| Your instructions |
The listing below holds a line with "Silent video, 25 frames per second." and a line with "Transcript, with fillers: during". Reproduce those two lines exactly, plus everything between them.

| Available records |
╭──

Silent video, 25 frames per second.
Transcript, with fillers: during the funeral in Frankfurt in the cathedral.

╰──
╭──

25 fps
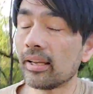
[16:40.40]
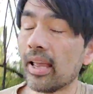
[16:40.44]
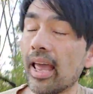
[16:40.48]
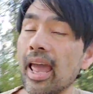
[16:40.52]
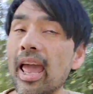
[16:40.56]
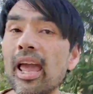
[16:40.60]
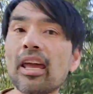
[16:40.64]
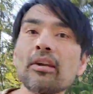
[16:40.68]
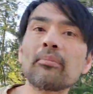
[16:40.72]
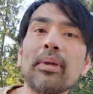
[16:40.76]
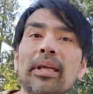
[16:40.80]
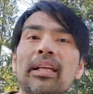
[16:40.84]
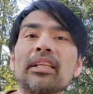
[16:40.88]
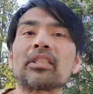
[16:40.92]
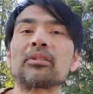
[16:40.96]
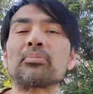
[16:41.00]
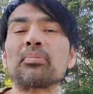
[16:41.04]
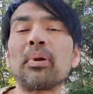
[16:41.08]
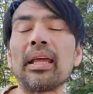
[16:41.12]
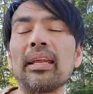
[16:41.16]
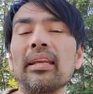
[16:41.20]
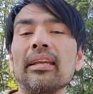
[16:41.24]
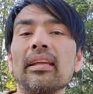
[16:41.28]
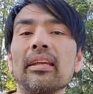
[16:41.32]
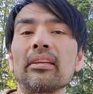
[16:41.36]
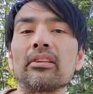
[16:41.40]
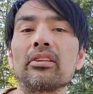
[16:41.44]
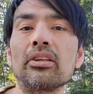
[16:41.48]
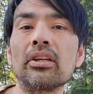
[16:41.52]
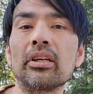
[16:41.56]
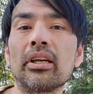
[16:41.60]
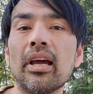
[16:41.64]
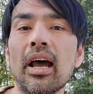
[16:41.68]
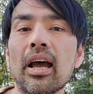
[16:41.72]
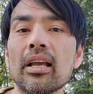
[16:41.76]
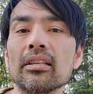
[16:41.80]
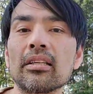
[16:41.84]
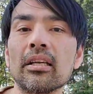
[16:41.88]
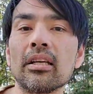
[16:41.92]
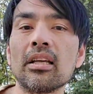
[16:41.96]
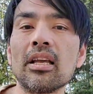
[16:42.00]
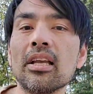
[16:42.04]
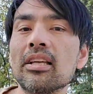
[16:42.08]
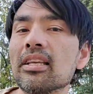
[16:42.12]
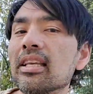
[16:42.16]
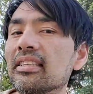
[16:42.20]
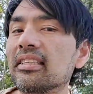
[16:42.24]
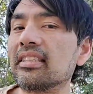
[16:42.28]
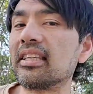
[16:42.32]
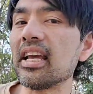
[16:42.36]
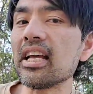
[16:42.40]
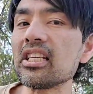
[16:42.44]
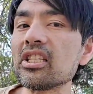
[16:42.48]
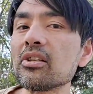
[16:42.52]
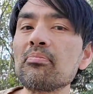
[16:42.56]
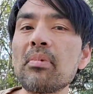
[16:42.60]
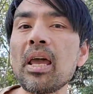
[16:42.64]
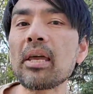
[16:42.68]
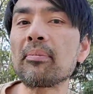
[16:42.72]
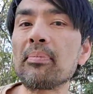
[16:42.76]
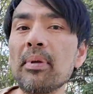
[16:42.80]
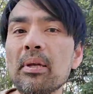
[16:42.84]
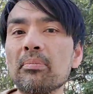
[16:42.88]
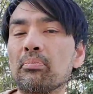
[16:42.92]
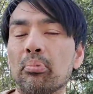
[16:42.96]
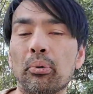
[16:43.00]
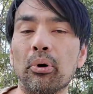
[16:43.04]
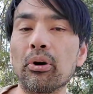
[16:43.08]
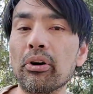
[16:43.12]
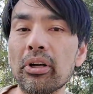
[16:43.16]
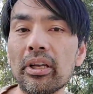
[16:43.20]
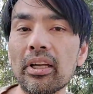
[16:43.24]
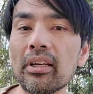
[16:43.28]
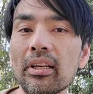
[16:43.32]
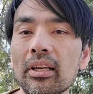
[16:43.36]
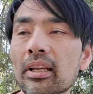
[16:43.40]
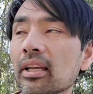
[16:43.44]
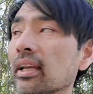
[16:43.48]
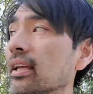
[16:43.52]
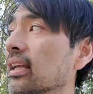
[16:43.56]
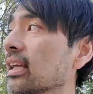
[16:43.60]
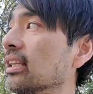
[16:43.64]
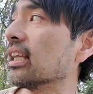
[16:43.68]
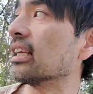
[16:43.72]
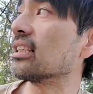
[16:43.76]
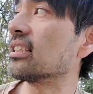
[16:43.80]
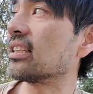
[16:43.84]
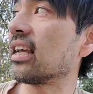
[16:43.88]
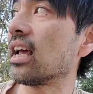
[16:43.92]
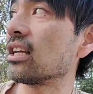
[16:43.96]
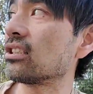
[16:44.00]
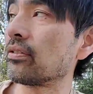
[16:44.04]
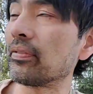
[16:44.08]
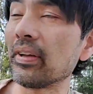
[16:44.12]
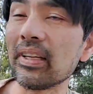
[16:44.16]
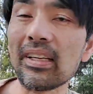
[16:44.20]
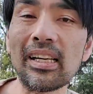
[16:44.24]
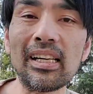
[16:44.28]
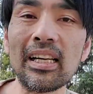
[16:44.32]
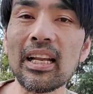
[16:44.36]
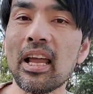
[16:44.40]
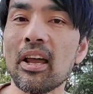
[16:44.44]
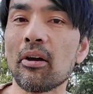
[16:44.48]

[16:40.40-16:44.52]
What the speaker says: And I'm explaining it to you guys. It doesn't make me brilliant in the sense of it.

╰──
╭──

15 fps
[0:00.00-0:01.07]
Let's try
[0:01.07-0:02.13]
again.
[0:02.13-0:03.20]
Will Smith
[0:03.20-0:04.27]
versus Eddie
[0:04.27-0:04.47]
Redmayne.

╰──

| Solution to the problem |
Silent video, 25 frames per second.
Transcript, with fillers: during the funeral in Frankfurt in the cathedral.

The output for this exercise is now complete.